[RAW DATA]

------------------------------------------------------------------------

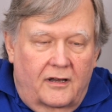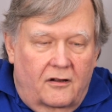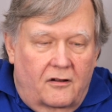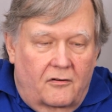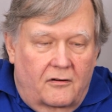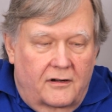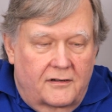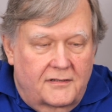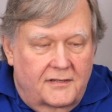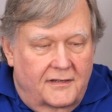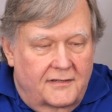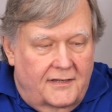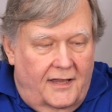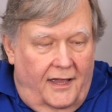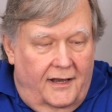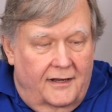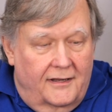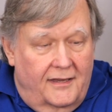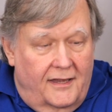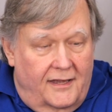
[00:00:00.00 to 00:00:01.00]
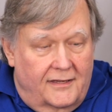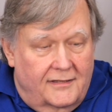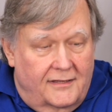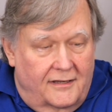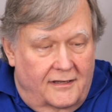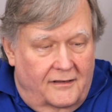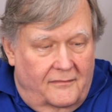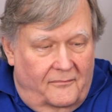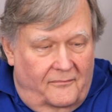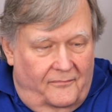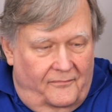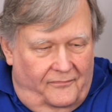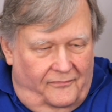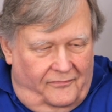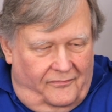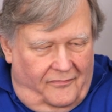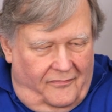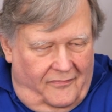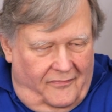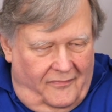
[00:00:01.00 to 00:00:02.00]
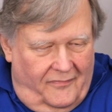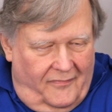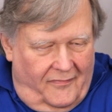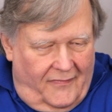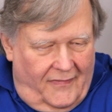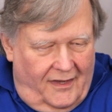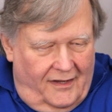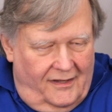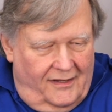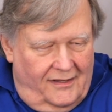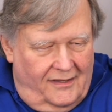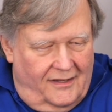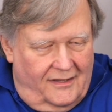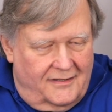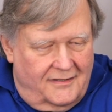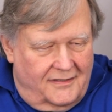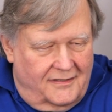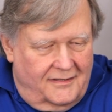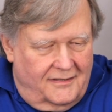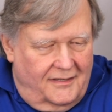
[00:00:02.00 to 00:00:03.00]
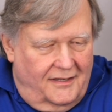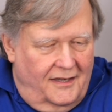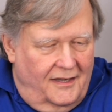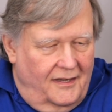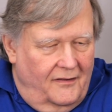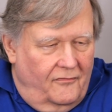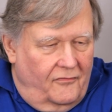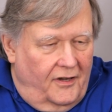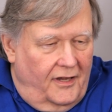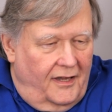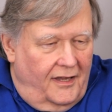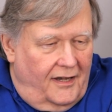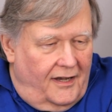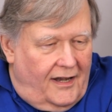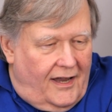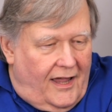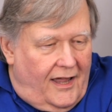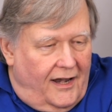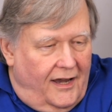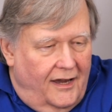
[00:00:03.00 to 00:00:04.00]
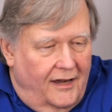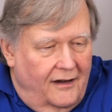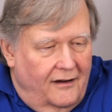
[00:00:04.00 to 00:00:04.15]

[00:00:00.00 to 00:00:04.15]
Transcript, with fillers: it, of course, because I had to test it. Let's see if we can get it out of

------------------------------------------------------------------------

[EXERCISE DESCRIPTION]
The line with "[00:00:04.00 to 00:00:04.15]", plus every line after it through the end of the listing, needs to be repeated exactly; nothing else belongs in the reply.

[TASK RESULT]
[00:00:04.00 to 00:00:04.15]

[00:00:00.00 to 00:00:04.15]
Transcript, with fillers: it, of course, because I had to test it. Let's see if we can get it out of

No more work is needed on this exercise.